I.Spotting the Ideal Acquisition: Key Characteristics
The perfect target is seldom an abstraction. Here are a few aspects that make a company a good buy:
- Fragmented Space: A fragmented industry is one with numerous smaller players and no dominant entity. Companies in such sectors have excellent growth and consolidation potential. Leveraging industry knowledge and economies of scale, one can successfully consolidate multiple small firms into a larger, more competitive entity.
- Add-ons: Add-on acquisitions can enhance the parent company’s strategic positioning and drive growth. A company that can easily integrate with or supplement existing operations can provide opportunities for cost reductions, market expansion, and other synergies. The future potential for add-ons should be a crucial consideration in your acquisition strategy.
II.Engaging with Sellers: The Right Questions
As an executive, you must be prepared to ask insightful questions to the sellers. Here are some examples:
- Financial Performance: Inquire about revenue trends, profitability, capital expenditures, and the drivers of these figures.
- Customers and Markets: Understand the customer base, the company’s market position, and growth prospects.
- Operations: Delve into the company’s processes, supply chain, management structure, and employee culture.

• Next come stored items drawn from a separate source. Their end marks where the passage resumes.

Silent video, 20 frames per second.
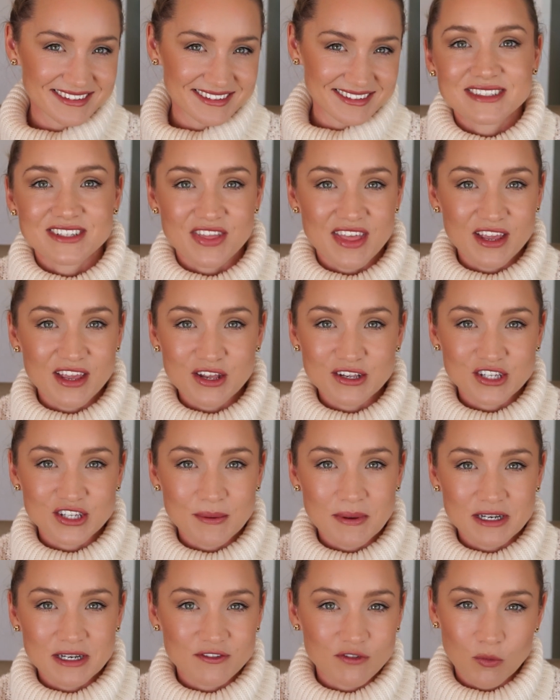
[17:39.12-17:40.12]
So thank you so
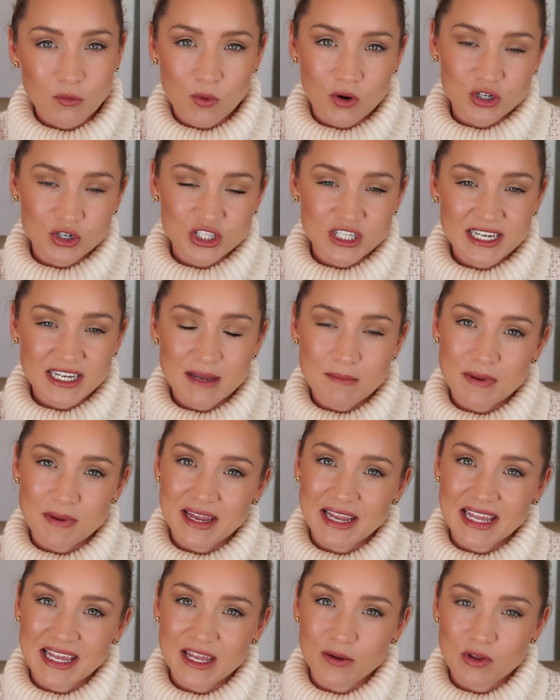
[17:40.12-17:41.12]
much for watching and
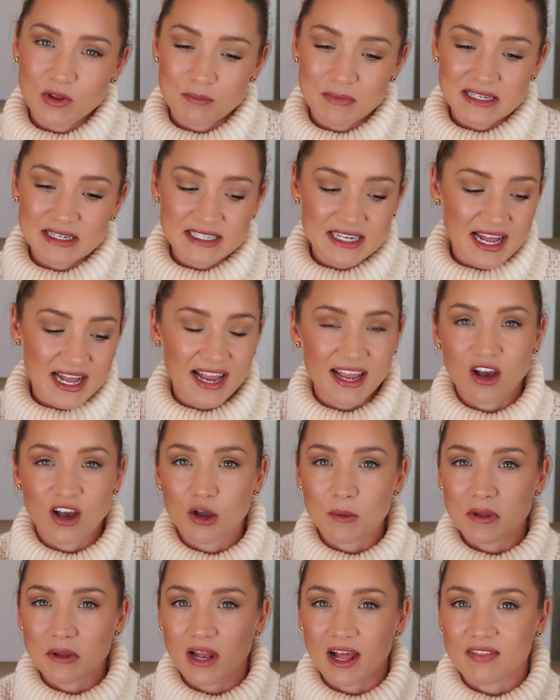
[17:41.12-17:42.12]
being here with me today. I
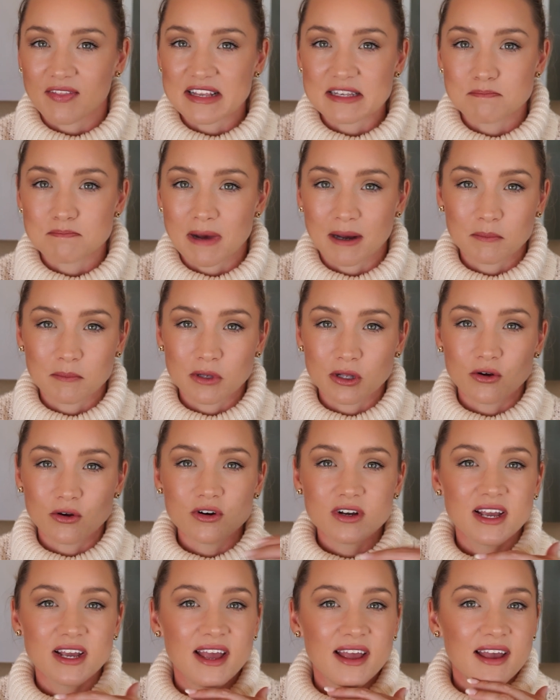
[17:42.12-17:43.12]
hope you like this mum
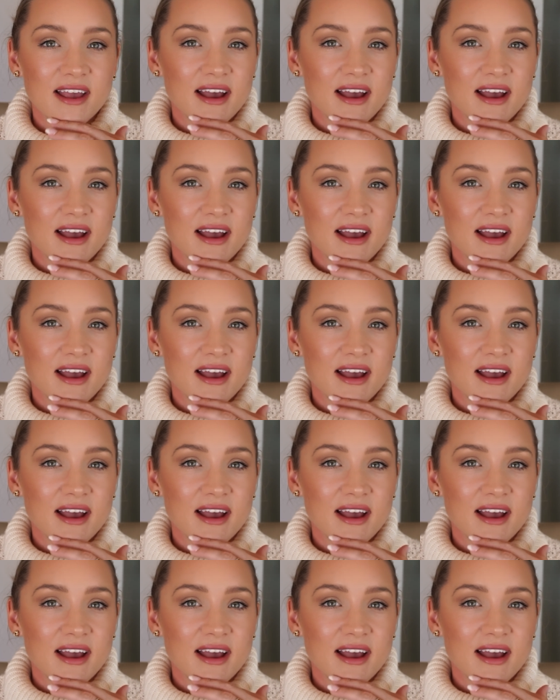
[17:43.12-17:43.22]
look.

III. Sourcing Deals: Building a Network
To find owners willing to sell, you need to build and leverage a network. This process involves researching, attending industry events, networking with PE firms, and possibly utilizing services such as www.blackmoreconnects.com. This platform provides PE conferences that offer networking opportunities and coaching from PE firms on connecting with owners and securing financing.
IV. Private Equity Firms: The Importance of Pre-existing Interest
Knowing in advance 100-200 PE firms already interested in the sector can streamline your acquisition process. It ensures you’re targeting the right audience when raising funds and bolsters the credibility of your pitch.

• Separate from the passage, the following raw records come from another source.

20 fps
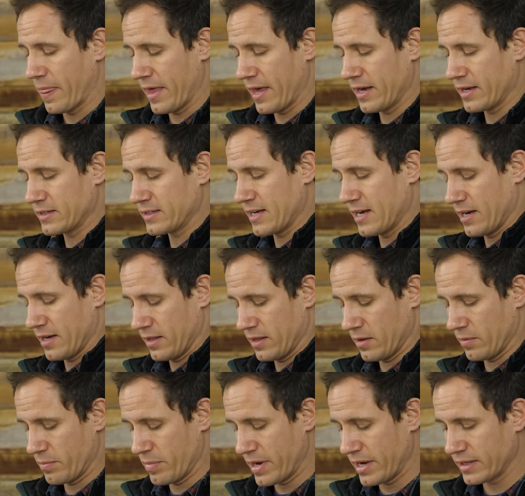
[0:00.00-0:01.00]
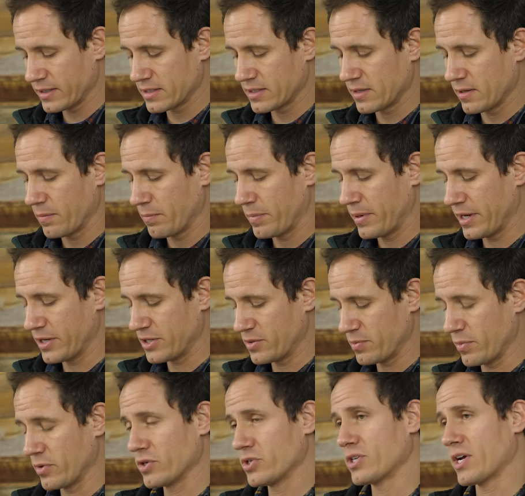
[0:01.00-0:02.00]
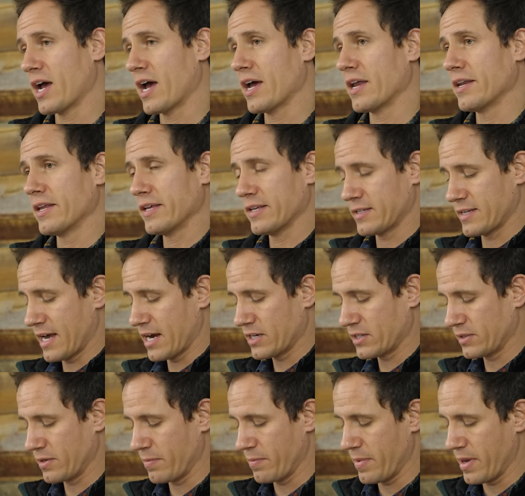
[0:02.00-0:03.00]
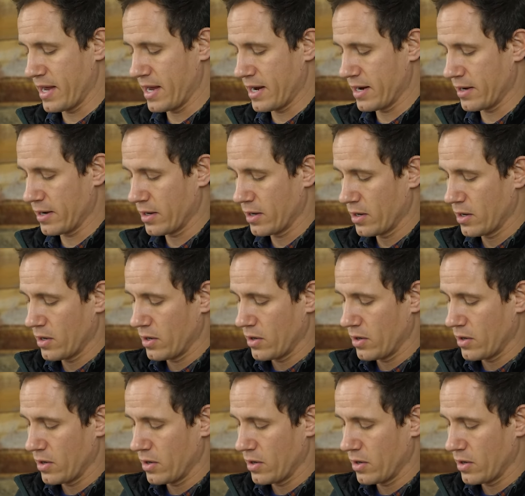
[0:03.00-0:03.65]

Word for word: is that the best peach moonshine is actually made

V.The Value Creation Plan: A Must-Have Now, Not Later
A value creation plan outlines how the company will increase its worth post-acquisition. It can include strategies for revenue growth, cost reduction, capital efficiency, and talent management. Having this plan in place prior to the acquisition demonstrates foresight and gives potential investors a clear vision of the company’s future.
VI. Deal Economics: Understanding Executive Compensation in PE Deals
In private equity deals, executives are often incentivized with a mix of salary, bonuses, and equity. The details are:
- Salary: An executive’s salary may be tied to revenue growth, incentivizing the executive to drive the top line.

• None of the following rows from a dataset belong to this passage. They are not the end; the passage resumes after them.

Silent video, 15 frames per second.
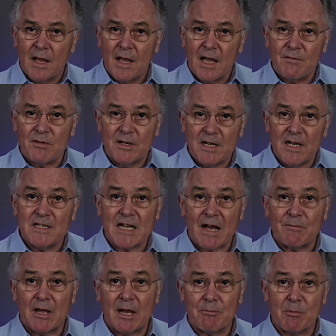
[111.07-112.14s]
If you need to
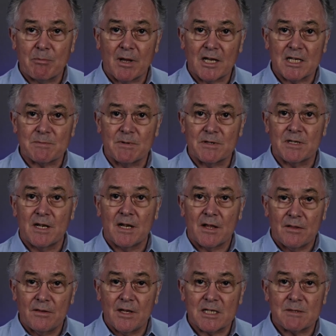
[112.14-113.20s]
have a hip replacement,
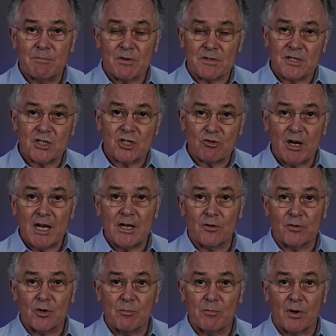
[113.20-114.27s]
this puts a strain
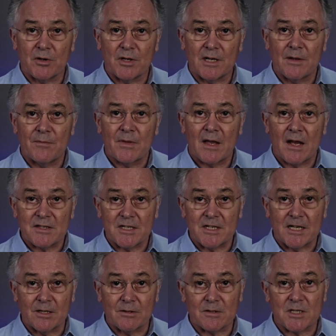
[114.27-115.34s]
on your body as it
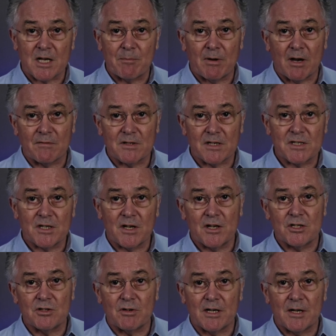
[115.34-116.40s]
heals up after
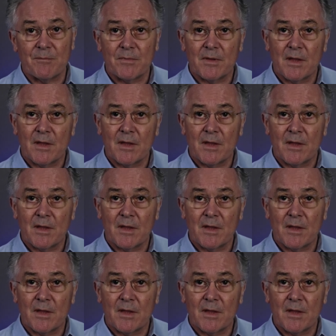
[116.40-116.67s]
surgery.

- EBITDA Improvement Bonuses: These bonuses reward executives for improving earnings. They can either be taken off the table or reinvested in more equity.
- Equity Stake: Executives often receive a minimum of 5% equity, providing a direct incentive to increase the company’s value. This equity stake can grow over time due to the effects of leverage and multiple expansion upon sale.
Private equity deals offer a unique opportunity for executives to actively participate in the growth and eventual profitability of a company. To successfully navigate this landscape, thorough preparation, networking, and a clear value creation strategy are imperative. By following the guide outlined above, you can effectively identify, acquire, and grow lower middle market companies.